I thought this had been dealt with by the competition between Edison and Tesla, but it seems with new technology the conclusion is not so simple.  Does any know the pros and cons with today's technology?


Regards


Stephen


  • Well the accepted advantage of AC is that with chunks of iron and copper you can transform it up and down in voltage at both ends.

    Converting AC to DC, rectification is OK and has been since the invention of the diode, but inversion, i.e. chopping up  a DC to make an AC, has always been harder, although modern semiconductors are regularly raising the bar of what we might consider the highest voltage and maximum current, and so is getting easier.

    Long gone are the rotating motor generator sets and attendant synchronisation problems of the last century. With inverters the link between frequency and load is broken, which makes interfacing with conventional rotating generation more exciting, as unless it is deliberately programmed in, phase shift cannot be used as a method of indicating or detecting overloads.


    Against AC  the peak voltage is higher than the RMS by a factor of 1.4, and the losses associated with AC can be a problem - the polarisation of sea water for example makes high voltage lines undersea less practical. Displacement current in dielectrics make certain types of insulation failure more likely with AC.  So DC insulation and losses are better, but switching DC on or off, with no zero crossing to break the arc is not so simple at EHV, making circuit breakers more complex than the AC counterpart..


    I'm sure there are other points and folk will add them.
  • Due to the capacitative impedance, for long distance transmissions such as subsea cables, HV dc has less losses so a cable from Southern Scotland across the Irish Sea to North Wales would be dc (England to France across the channel is short enough to be ac but would require synchronisation of the National Grid with the rest of Europe).
  • Just briefly on the historical angle, I always like to mention “The Edison of Europe”, who grew up in the same street as I did.  It was his friend Lord Kelvin who described him thus at this ceremony http://www.historywebsite.co.uk/articles/electricity/history2.htm  and later proposed him as member of ICE.
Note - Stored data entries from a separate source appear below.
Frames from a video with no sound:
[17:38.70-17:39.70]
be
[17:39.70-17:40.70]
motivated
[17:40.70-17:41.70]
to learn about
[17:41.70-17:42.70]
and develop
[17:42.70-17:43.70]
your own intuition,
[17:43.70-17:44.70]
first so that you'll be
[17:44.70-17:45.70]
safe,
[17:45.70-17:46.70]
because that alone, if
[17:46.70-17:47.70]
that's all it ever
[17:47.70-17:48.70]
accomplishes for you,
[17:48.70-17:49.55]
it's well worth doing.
    Thomas Parker was himself  member number 324 of The  Society of Telegraph-Engineers and Electricians in 1885. A number of factors including dying during the First World War, meant that his legacy was long neglected, but you will nowadays find his portrait on the stairwells of Savoy Place.  Parker’s breakthrough in electrical technology having served an Apprenticeship as an Iron Moulder (from the age of 10) was in accumulators.  This paper discusses the issue of AC v DC in a UK context  https://outsideecho.com/DGT-BIO_files/PDFs/DGT25.pdf  It should be noted that Frank Sprague “The Father of Electric Traction” and a close associate of Edison, was slightly ahead of Parker in some respects and behind in others. The author of the paper doesn’t mention Parker’s work on Blackpool Trams (running in 1885), also The Liverpool Overhead Railway which Parker electrified (gaining a Stephenson Medal) achieved several “firsts”. 
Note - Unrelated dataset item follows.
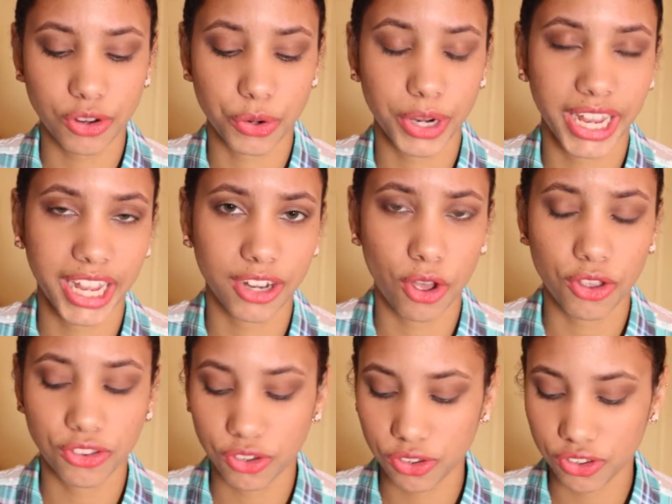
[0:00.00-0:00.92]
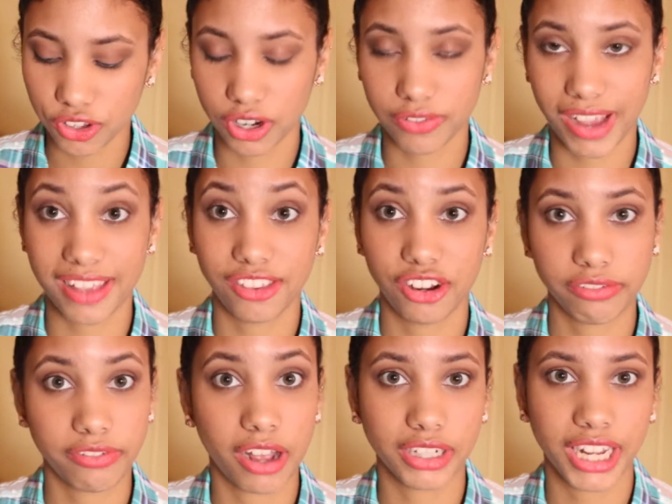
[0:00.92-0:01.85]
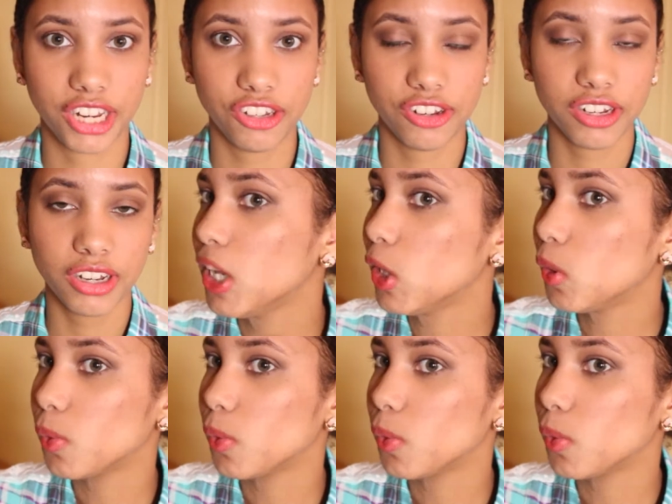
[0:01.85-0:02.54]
or it can also serve as your foundation,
    Historians tend to seek iconic figures to represent “team efforts”, so at that time and also today, a series of incremental advanced and improvements, involving many people in many places doesn’t make such an attractive headline.  Did Parker create the worlds first practical (by being rechargeable) Electric car? Possibly as an experiment, but if so, it wasn’t commercially attractive product in the UK, because of the Locomotive Acts until some years later and a prototype sent to France was lost at sea. He was most certainly in the vanguard at that time.  http://www.historywebsite.co.uk/articles/ThomasParker/InventiveGenius.htm        http://www.elwellparker.com/our-legacy


    I was working for part of what is now National Grid (CEGB Transmission) when the Anglo French Interconnector was being established in the early 1980s, but just interested rather than directly involved, there is descriptive material on-line and elsewhere.  Advances in power electronics with the momentum towards local generation, storage, electric cars make this interesting (but far from new) territory.